Es difícil recorrer la historia del arte (y de la cultura y el pensamiento en general) y no encontrar a cada paso un genio o autor canónico que haya justificado toda clase de barbaridades patriarcales («la tradición es larga: desde Nietzsche hasta Unamuno, / de Aristóteles a Darwin, desde Franco hasta Rajoy» que cantaba Gata Cattana) o directamente fascistas (véanse dos de los pensadores más importantes del siglo XX: Martin Heidegger y Carl Schmitt). Las preguntas, relativamente opuestas, que motivan esta breve nota son dos: ¿justifican las aportaciones de estos autores a la historia del espíritu humano su señalada misoginia? Y ¿semejante pensamiento (y acción), sin duda reprobable éticamente, invalida tales supuestas aportaciones a los campos artísticos y/o intelectuales?

La obra de 1938 ‘Therese Dreaming’ de Balthus

En mi opinión la respuesta a ambas preguntas, y por la que su contradicción es solo aparente, es un rotundo no.

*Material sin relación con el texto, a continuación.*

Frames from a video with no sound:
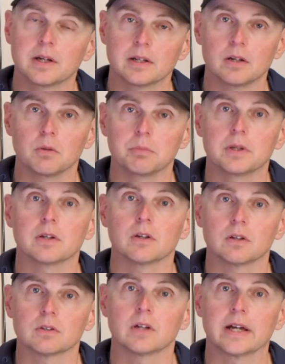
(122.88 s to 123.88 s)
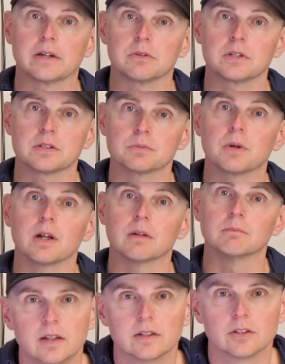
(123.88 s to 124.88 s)
it'll be a lot lighter as
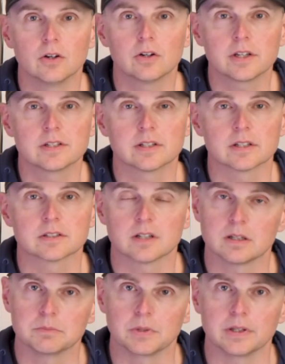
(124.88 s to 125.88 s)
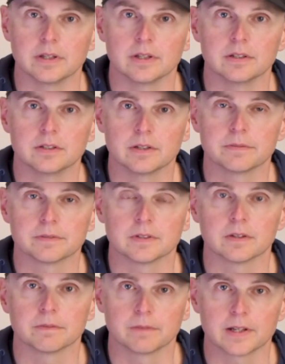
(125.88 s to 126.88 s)
well. The hockey sticks come in
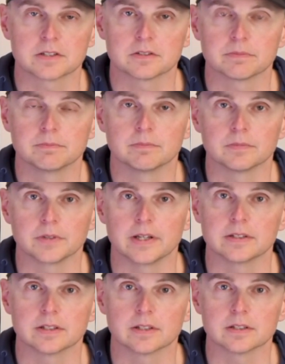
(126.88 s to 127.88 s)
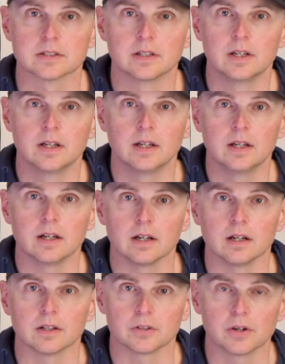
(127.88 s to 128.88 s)
different flex ratings.
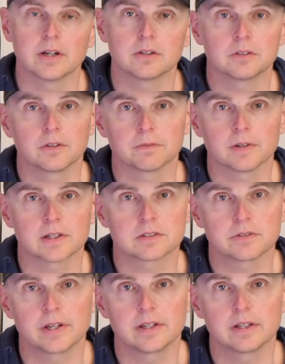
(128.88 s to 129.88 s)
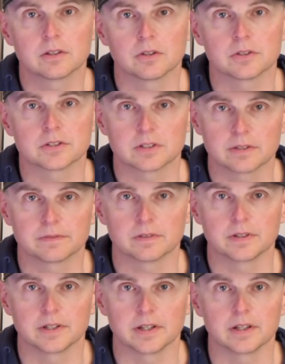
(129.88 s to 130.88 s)
The higher the flex rating, the
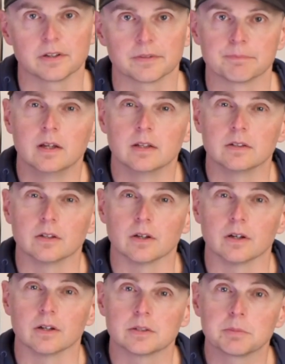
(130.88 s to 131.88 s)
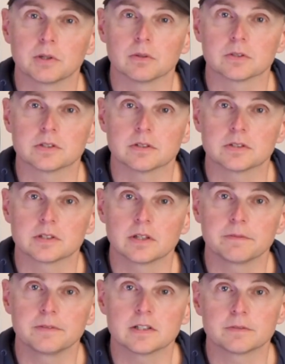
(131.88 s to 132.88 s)
stiffer it is. The typical
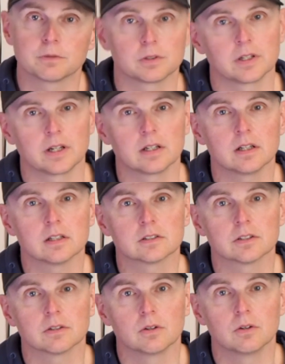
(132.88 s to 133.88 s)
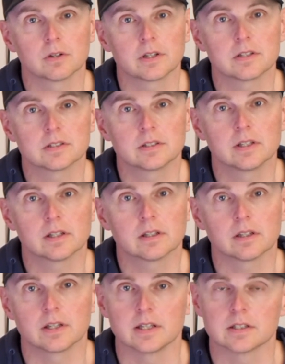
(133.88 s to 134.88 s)
stiffness for an adult hockey
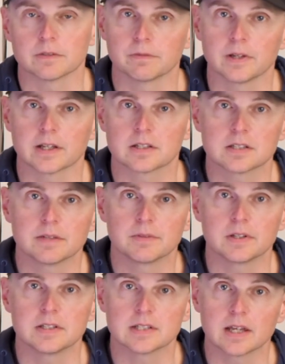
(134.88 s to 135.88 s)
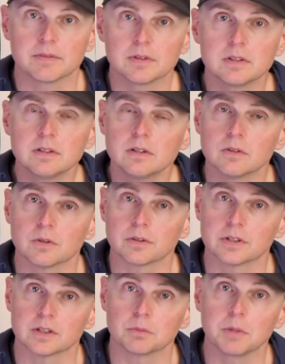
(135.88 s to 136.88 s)
stick is a flex 77 or
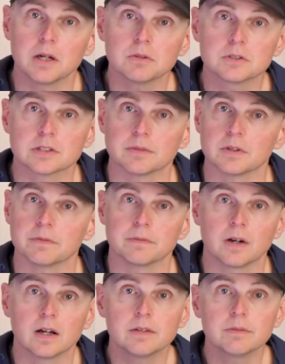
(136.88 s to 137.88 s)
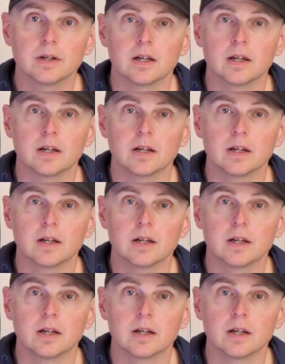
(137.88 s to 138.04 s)
thereabout, 75.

Quizá el más intuitivo (para un contexto como éste, que no para gran parte de la élite cultural de este país) sea el correspondiente a la primera cuestión. No importa lo significativo o relevante que haya sido un hombre cualquiera para algún ámbito del conocimiento humano, su machismo deberá ser enjuiciado con los mismos eximentes que tendría por su profesión un fontanero o un perito de la construcción al uso, es decir, ninguno. No importa el Nobel de Literatura ni la calidad narrativa de Confieso que he vivido cuando se trata de señalar y criticar la violación a su criada que el mismo Neruda desvela en esas sus memorias. Un gran nombre no puede servir de muro que invisibilice la podredumbre que se acumula en las biografías de obreros analfabetos como de músicos renacentistas por igual; y si la misoginia se reparte democráticamente entre hombres de todos los lugares y estratos sociales, ¿por qué no iba la justicia a hacer lo mismo?

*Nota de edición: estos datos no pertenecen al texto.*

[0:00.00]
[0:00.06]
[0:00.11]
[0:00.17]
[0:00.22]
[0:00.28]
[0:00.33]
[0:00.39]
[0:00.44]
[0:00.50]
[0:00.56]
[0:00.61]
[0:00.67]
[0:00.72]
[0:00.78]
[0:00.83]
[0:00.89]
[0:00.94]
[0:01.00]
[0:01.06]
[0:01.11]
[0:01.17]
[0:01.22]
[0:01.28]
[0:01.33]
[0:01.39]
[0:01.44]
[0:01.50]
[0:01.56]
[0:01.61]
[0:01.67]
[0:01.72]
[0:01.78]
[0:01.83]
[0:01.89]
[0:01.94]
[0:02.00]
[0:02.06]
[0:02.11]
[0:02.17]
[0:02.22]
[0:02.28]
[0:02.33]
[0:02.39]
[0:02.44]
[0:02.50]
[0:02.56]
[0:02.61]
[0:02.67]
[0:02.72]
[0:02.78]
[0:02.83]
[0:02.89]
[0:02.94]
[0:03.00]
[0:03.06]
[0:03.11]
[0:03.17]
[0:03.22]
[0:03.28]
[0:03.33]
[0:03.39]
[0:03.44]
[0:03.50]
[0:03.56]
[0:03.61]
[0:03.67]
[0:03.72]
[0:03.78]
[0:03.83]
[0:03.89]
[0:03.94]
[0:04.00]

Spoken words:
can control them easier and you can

En cuanto a la segunda pregunta, quienes la contestasen afirmativamente estarían en consonancia con la idea tras la proclama en contra de la tauromaquia: «la tortura no es arte ni cultura». El error que a mi parecer comete esta línea de pensamiento (y aunque sea por evitar malentendidos, aclaro que soy vegana y me considero una persona antiespecista) es el de comprender el «arte» y la «cultura» como bienes en sí mismos, «como si el valor de la sinfonía 25 [de Mozart], pongamos por caso, derivase de su condición cultural, cuando es la “cultura” la que recibe su valor por albergar en su reino a la sinfonía 25» que señalaba Gustavo Bueno. La tauromaquia es tan cultura en España como lo es Verdi en Italia o la ablación genital femenina en más de 29 países africanos, lo cual ni afirma ni niega nada sobre su estatus moral. Una obra es obra por razones distintas de por las que es misógina; no se trata tanto de decir que lo moralmente incorrecto no es por ello arte, sino que, incluso siendo arte, y quizá muy bueno, este hecho nada justifica.

En 2007 el artista costarricense Guillermo Vargas encadenó a un perro en una sala de la Galería Códice en Nicaragua sin acceso a sustento alguno y al lado de la frase «Eres lo que lees» escrita con comida canina en la pared. La inspiración de la obra fue un suceso acaecido poco antes y sin eco alguno en el espacio mediático en el que un ladrón murió por el ataque de un grupo de perros mientras era observado por impasibles viandantes y policías; siendo parte del quid de la pieza el mostrar la hipocresía en la masiva movilización internauta que provocó (más de cuatro millones de firmas para la liberación del animal) mientras ni una sola persona alimentaba con la frase de la pared al pobre perro en la galería. El propio Guillermo Vargas suscribió la petición alegando que un artista debe siempre firmar su obra. Las dos preguntas rectoras del texto se condensan aquí: lo sangrante de esta instalación no está reñido con, en mi opinión, un elevado valor crítico y artístico, que a su vez no despeja en absoluto mis ganas de atar a su autor en una pieza de justicia poética, quizá bajo la frase, dirigida esta vez no al público sino al creador: «Eres lo que escribes».